DISAPPEARING DATA….Late Night Thoughts has a post today about one of my favorite subjects, the transient nature of information today:
In the late 1970s, the Census Bureau discovered that the aggregated data from the 1960s Census could be read only using an UNIVAC Type II-A tape drive. At the time, there were only two of those in existence: one in Japan, and one in the Smithsonian Museum! A massive data rescue effort was mounted and by 1979 the data had been recovered….
Back when I was in the document imaging business this was a well-known but rarely mentioned problem. Instead, when the topic of data storage came up, it was usually treated as a purely technical subject: magnetic tape starts to deteriorate in 10 years, for example, while an optical disk has a lifetime of 100 years.

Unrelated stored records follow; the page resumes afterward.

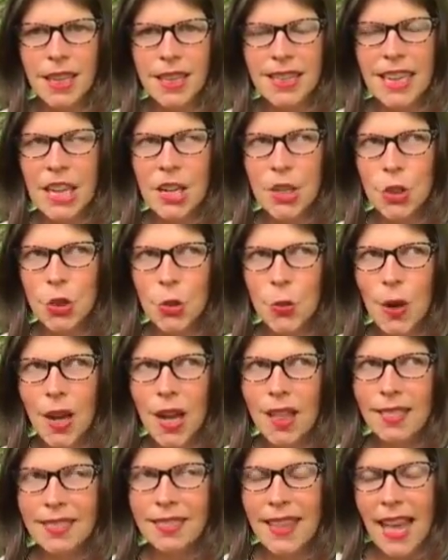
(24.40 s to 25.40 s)
Can you
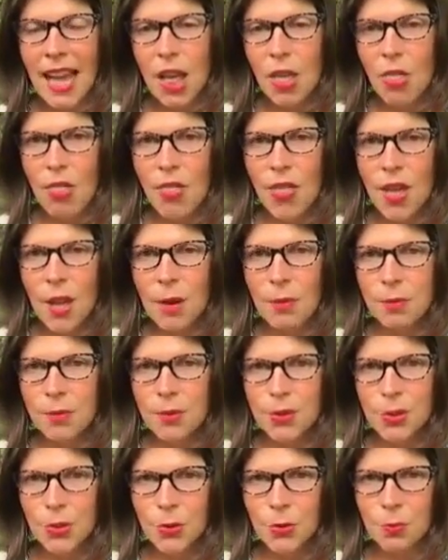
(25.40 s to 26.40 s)
allow
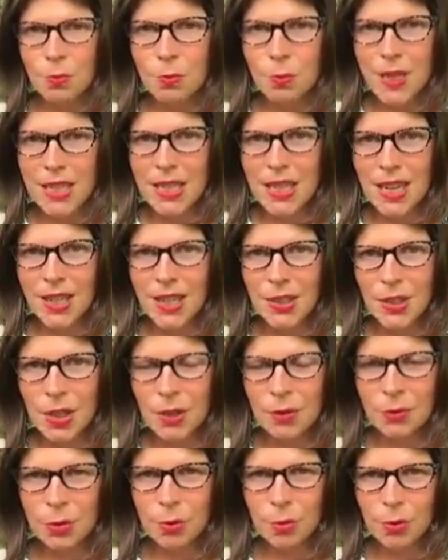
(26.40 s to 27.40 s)
them to be
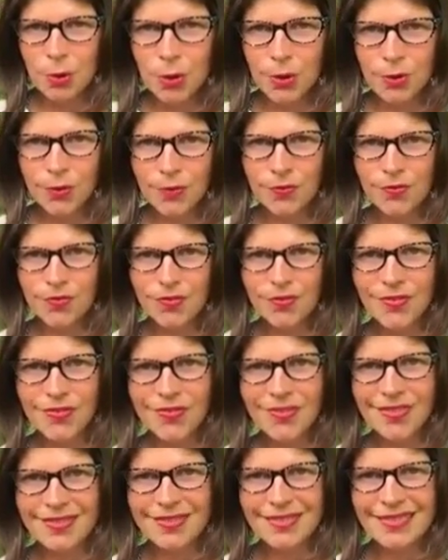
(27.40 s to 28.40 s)
uncomfortable?
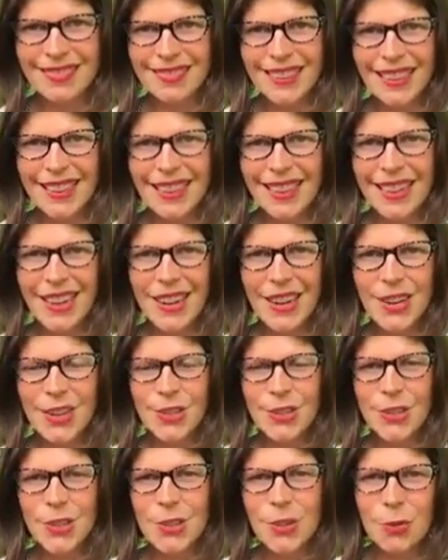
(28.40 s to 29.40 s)
Or
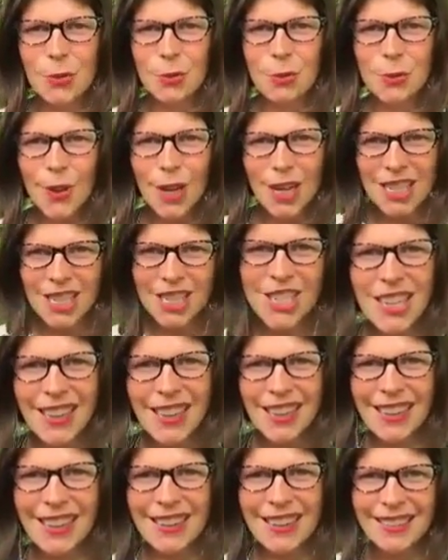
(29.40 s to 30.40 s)
do you rush
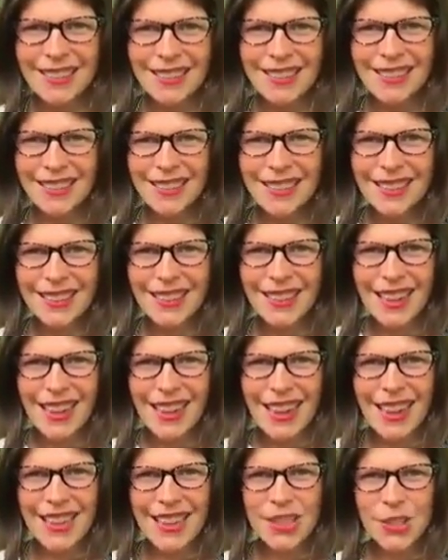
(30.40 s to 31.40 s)
in
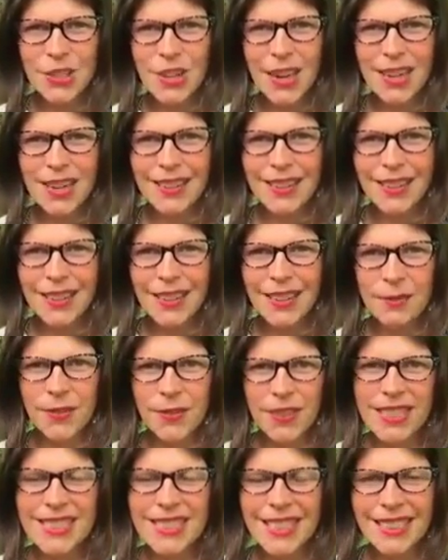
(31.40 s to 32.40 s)
and try to
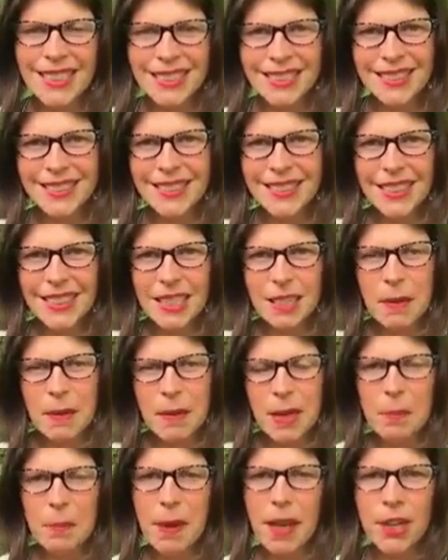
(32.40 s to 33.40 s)
fix it,
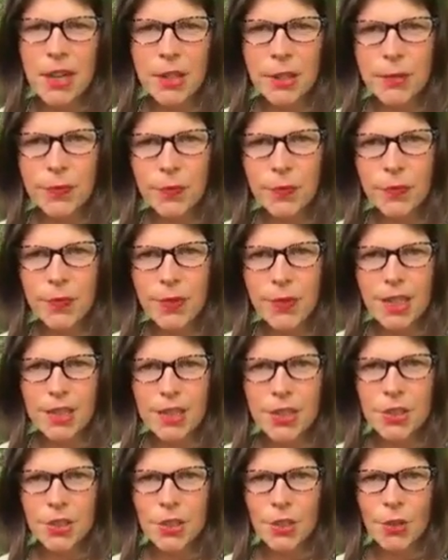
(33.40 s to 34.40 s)
make it better,
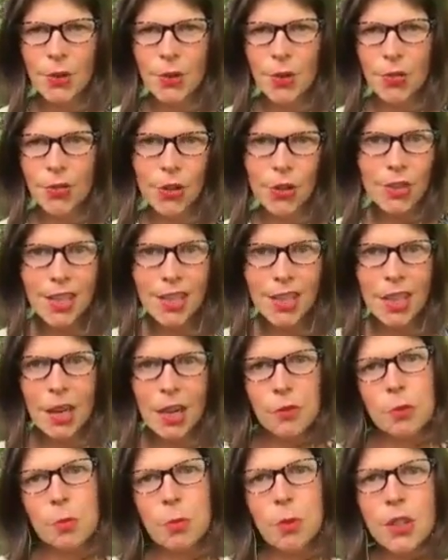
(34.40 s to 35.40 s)
so they're not
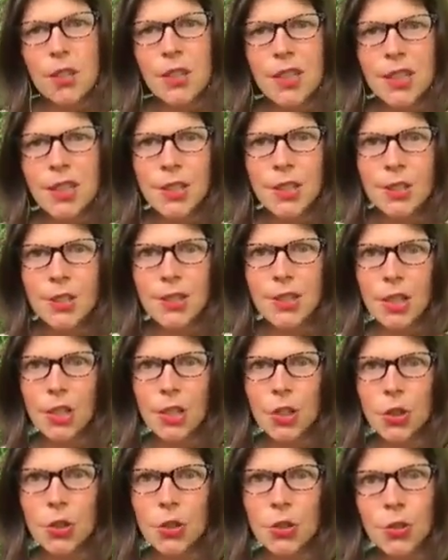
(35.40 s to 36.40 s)
uncomfortable, so that
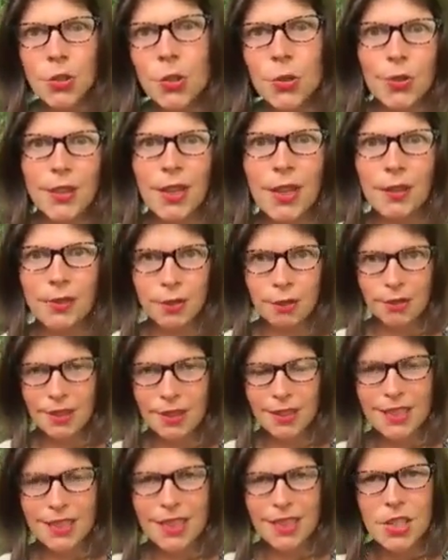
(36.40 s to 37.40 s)
you don't have to
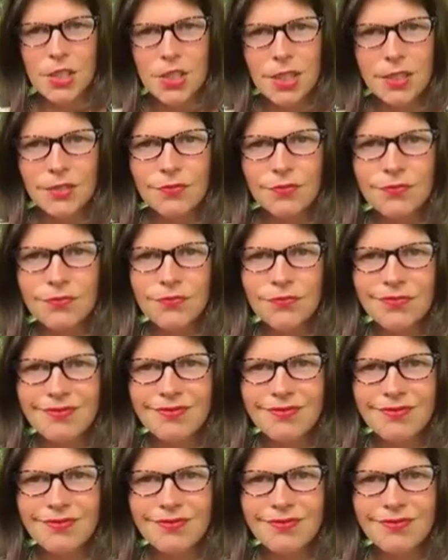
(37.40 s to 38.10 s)
feel the tension?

Physical media capabilities are important, but even more important is the logical structure of the data. If you wrote a manuscript on an 8″ floppy on a TRS-80 Model II twenty years ago, it wouldn’t matter if the integrity of the floppy disk was still OK. And even if you somehow dug up an old Model II somewhere, you’d need to have a copy of Scripsit, the word processor of choice for TRS-80s. And even if you found that, and somehow managed to transfer the data over a serial port (thank God for RS-232!), you’d still have a file that was unreadable on any modern PC.
For anyone who cares about preserving data for more than a decade or two ? a librarian like Emma, for example ? this is a huge problem. Even if you do a good job of recopying data every decade or so onto fresh media, what are the odds that the files themselves can still be read? Will JPEG still be an image standard in 2030? How about HTML? Or even ASCII?
The document imaging industry is dedicated to bringing about the paperless office, but the oldest joke in the business is that the paperless office will arrive at about the same time as the paperless bathroom. All things considered, that’s probably a good thing.
POSTSCRIPT: My example above was not chosen at random: a few years ago I faced exactly that problem with some old TRS-80 files. My solution? Luckily I had paper copies, so I scanned ’em and used OCR to read the text. If I hadn’t had the paper copies, I would have been completely up the creek.